The effect of cranberry proanthocyanidins (PACs) is dependent on the dose. Higher doses are significantly more effective at maintaining urinary health.
A new study supports the theory that at least 36 milligrams of proanthocyanidins (PAC) are needed to reduce the adhesion of E. coli bacteria to urinary tract walls. A lower dose proved to be less effective.
However, according to NutraIngredients:
“On the other hand, a higher dose of 72 mg was even more efficient at protecting against bacterial adhesion in the urinary tract, according to findings published in the open-access journal BMC Infectious Diseases.”
Urinary tract infections affect up to half of all women over the course of a lifetime and are responsible for eight million doctor visits each year.1
Women are more prone to urinary tract infections than men, in part because of their shorter urethras. Adult men have another factor going for them—a bacterial growth inhibitor injected directly into their urinary system2 by their prostate glands.

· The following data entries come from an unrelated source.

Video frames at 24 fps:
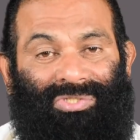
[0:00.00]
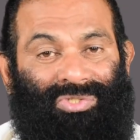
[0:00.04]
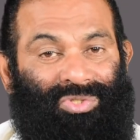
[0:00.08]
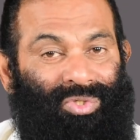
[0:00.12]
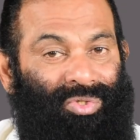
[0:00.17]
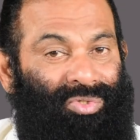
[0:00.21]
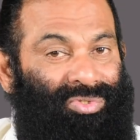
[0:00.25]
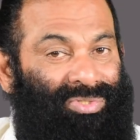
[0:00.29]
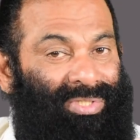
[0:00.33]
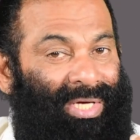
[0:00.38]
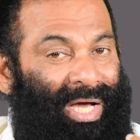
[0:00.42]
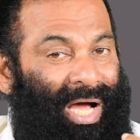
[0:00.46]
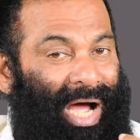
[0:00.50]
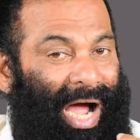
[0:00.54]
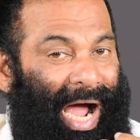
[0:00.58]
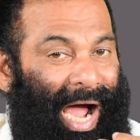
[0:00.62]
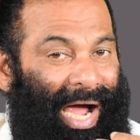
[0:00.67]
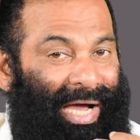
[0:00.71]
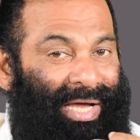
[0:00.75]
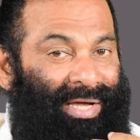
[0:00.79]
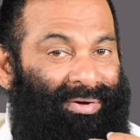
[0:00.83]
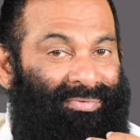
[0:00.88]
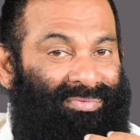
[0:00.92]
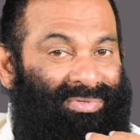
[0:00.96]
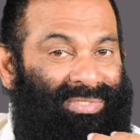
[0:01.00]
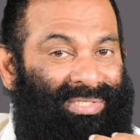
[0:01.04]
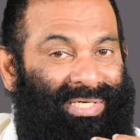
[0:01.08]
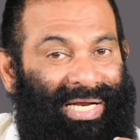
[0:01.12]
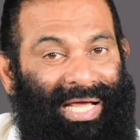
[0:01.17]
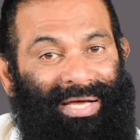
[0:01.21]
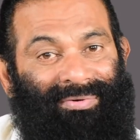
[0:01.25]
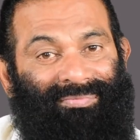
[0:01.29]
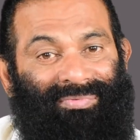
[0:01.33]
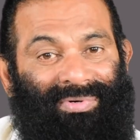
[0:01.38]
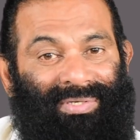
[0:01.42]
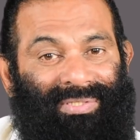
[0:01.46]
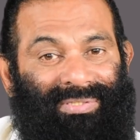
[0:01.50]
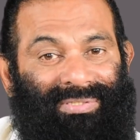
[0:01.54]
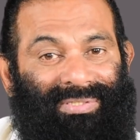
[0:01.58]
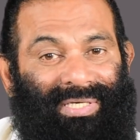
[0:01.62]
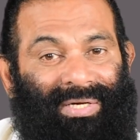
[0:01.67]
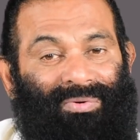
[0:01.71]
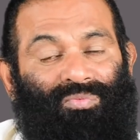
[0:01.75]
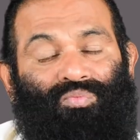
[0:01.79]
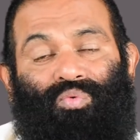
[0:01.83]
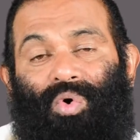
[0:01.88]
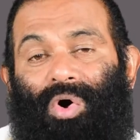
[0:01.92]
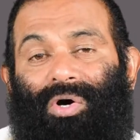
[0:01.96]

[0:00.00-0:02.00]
stores. I have traveled andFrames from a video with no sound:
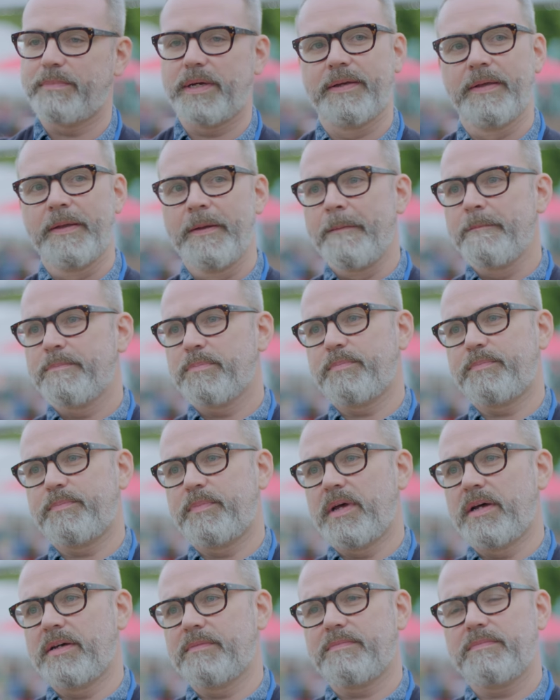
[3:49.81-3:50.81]
But
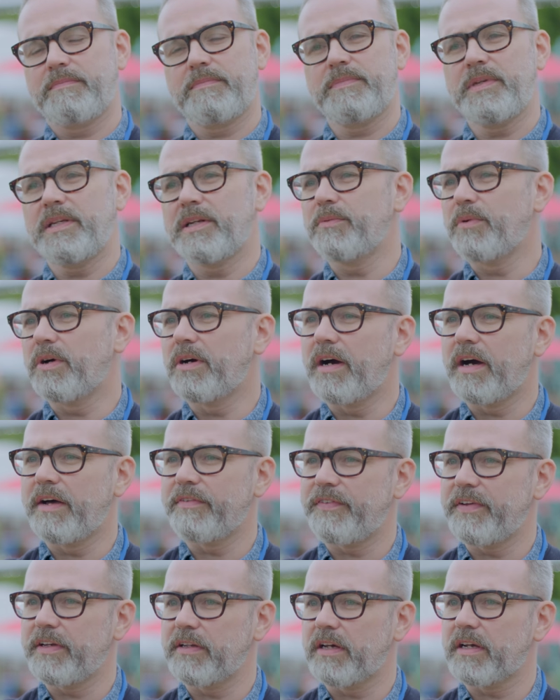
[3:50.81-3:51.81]
you know what? I
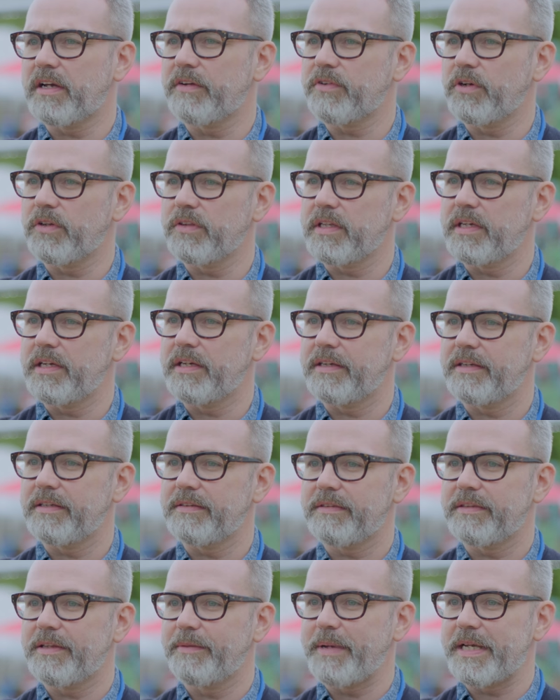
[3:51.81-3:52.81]
feel like I've got the
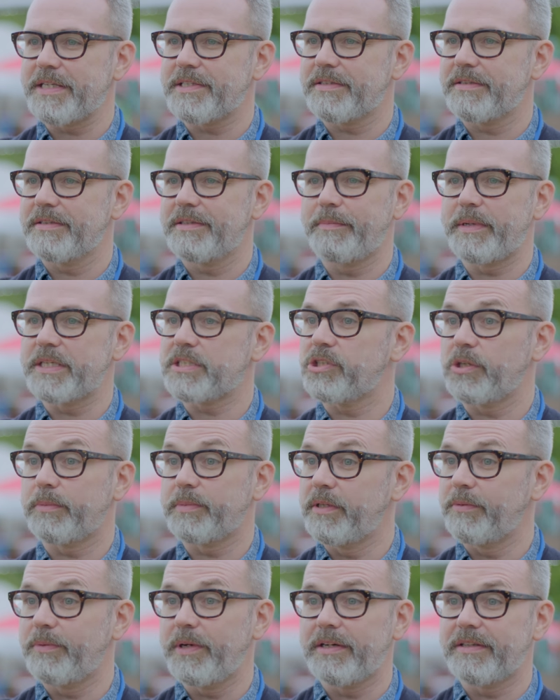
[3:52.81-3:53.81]
best job
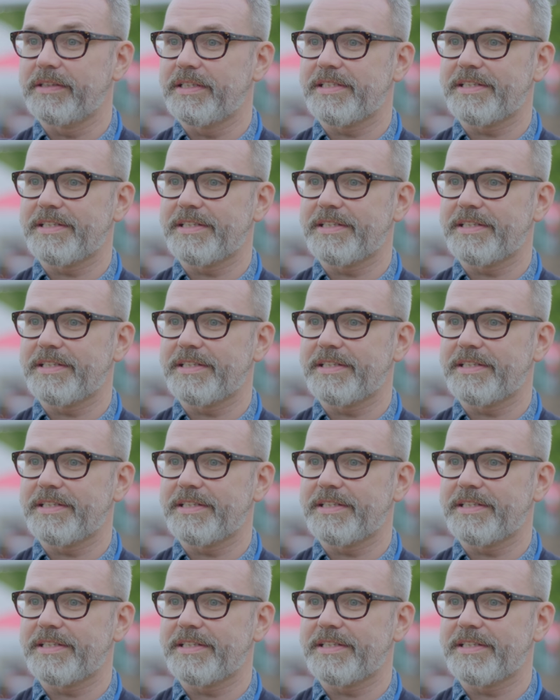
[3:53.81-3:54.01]
in the world.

You’ve probably heard that drinking cranberry juice can be helpful in supporting a healthy urinary tract. Studies do show that cranberry juice can help by promoting a healthy flora.
What many studies fail to mention is that most cranberry juice is loaded with fructose, a monosaccharide (simple sugar) that can potentially lead to health problems.
So, in effect, you are trading good urinary health for blood sugar instability, stress on your liver, and increased uric acid levels that can raise your blood pressure, along with other negative health sequelae.
That’s why I don’t recommend cranberry juice. It’s not a beneficial trade-off.
But there is a great discovery that has come from the cranberry juice-urinary tract connection. The active ingredient in cranberry juice responsible for its benefit to your urinary system has been identified and isolated—and that is D-mannose.
D-mannose can be derived from berries, peaches, apples, and some other plants. Pure D-mannose is amazingly 10-50 times stronger than cranberry, non-toxic and completely safe, with NO adverse effects.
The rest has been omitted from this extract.